_EXERCISE DIRECTIONS_
Copy each line below in which the word "video" occurs.

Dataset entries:
----------------------------------------

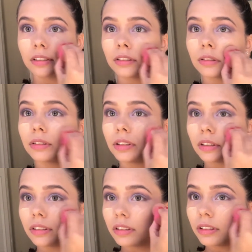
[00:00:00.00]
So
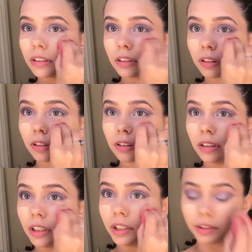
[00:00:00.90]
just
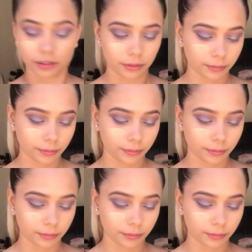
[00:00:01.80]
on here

----------------------------------------

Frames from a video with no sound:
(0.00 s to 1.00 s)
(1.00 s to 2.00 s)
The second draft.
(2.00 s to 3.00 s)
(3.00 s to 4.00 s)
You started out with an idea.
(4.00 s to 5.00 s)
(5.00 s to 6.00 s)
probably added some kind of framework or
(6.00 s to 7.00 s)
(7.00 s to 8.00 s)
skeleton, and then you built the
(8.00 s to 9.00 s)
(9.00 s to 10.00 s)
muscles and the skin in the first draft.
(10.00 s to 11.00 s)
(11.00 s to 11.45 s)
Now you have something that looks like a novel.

----------------------------------------

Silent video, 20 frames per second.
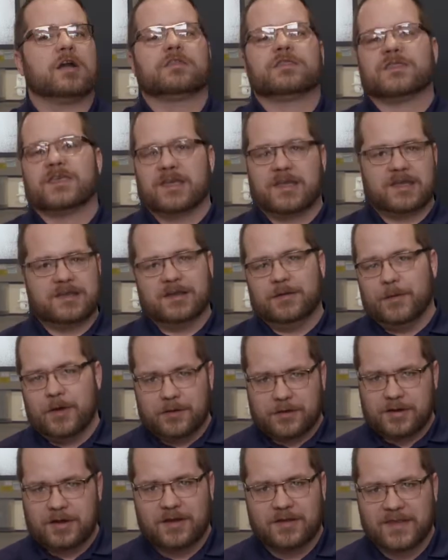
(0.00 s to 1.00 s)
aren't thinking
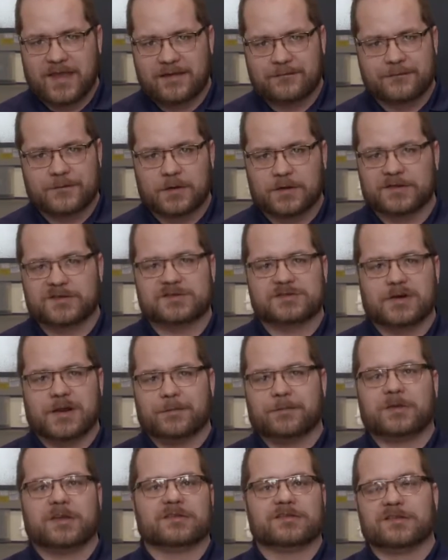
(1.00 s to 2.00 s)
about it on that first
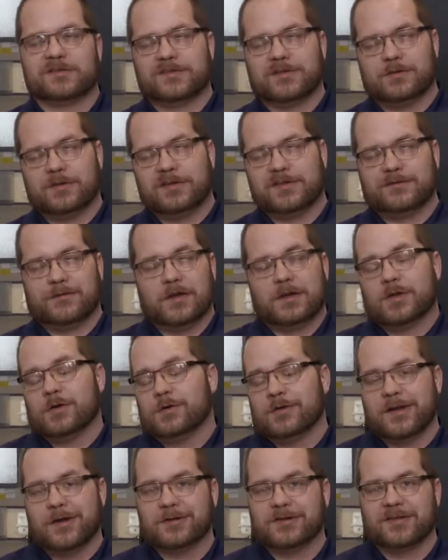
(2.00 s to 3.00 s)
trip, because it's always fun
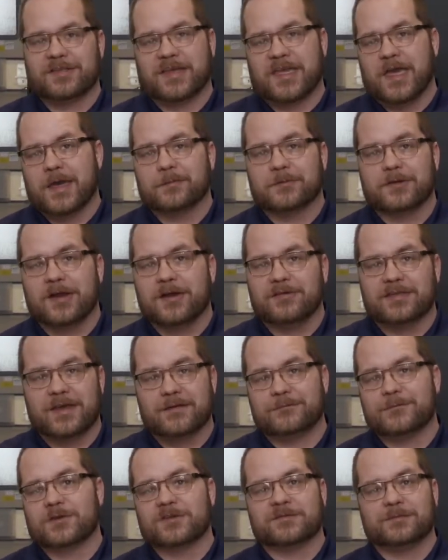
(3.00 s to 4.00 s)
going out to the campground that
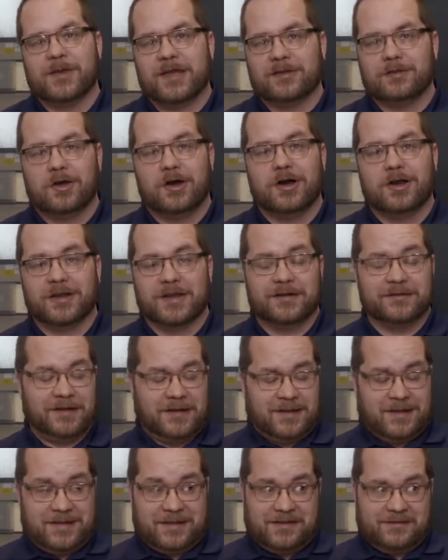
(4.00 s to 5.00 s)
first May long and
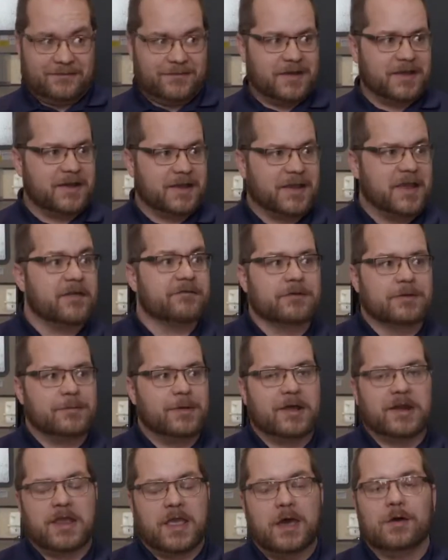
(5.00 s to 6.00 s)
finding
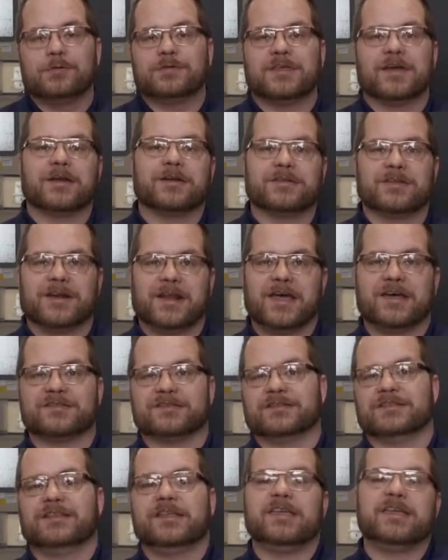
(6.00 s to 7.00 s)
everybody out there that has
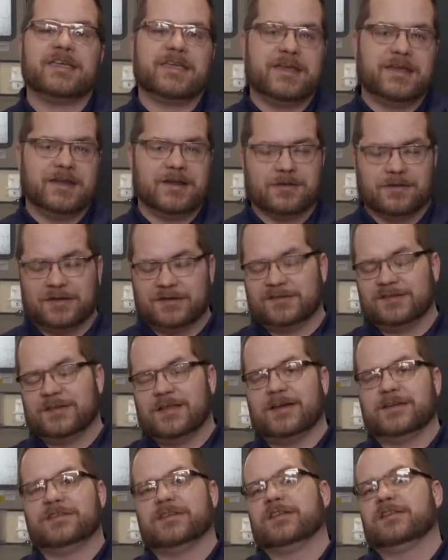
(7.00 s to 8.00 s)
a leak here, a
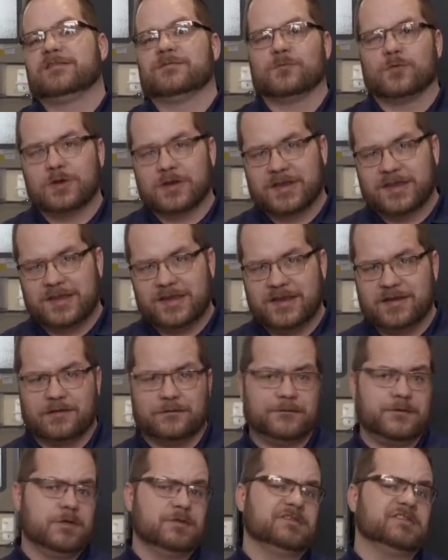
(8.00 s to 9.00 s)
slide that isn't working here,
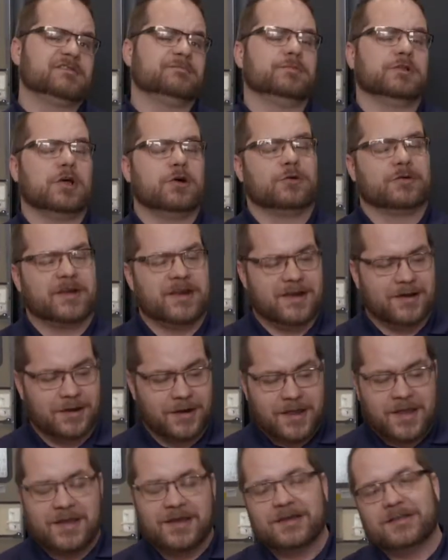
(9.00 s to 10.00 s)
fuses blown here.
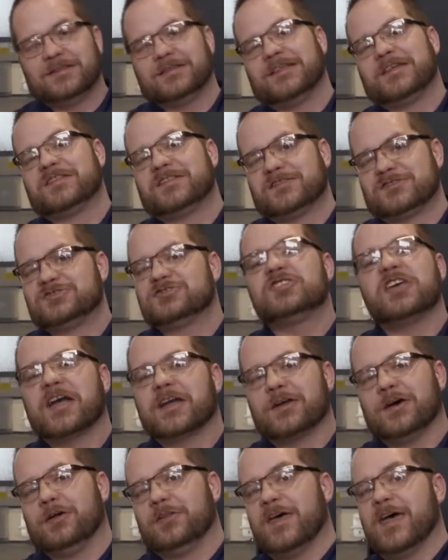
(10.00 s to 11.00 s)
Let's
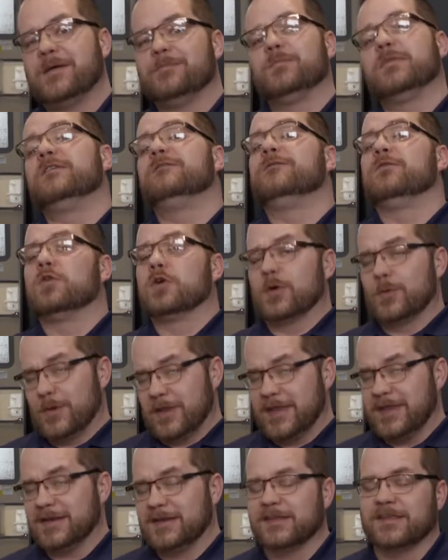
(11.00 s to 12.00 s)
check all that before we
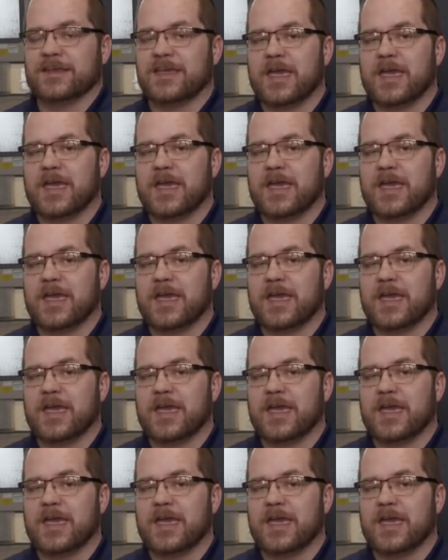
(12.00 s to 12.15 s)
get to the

----------------------------------------

_OUTPUT_
Frames from a video with no sound:
Silent video, 20 frames per second.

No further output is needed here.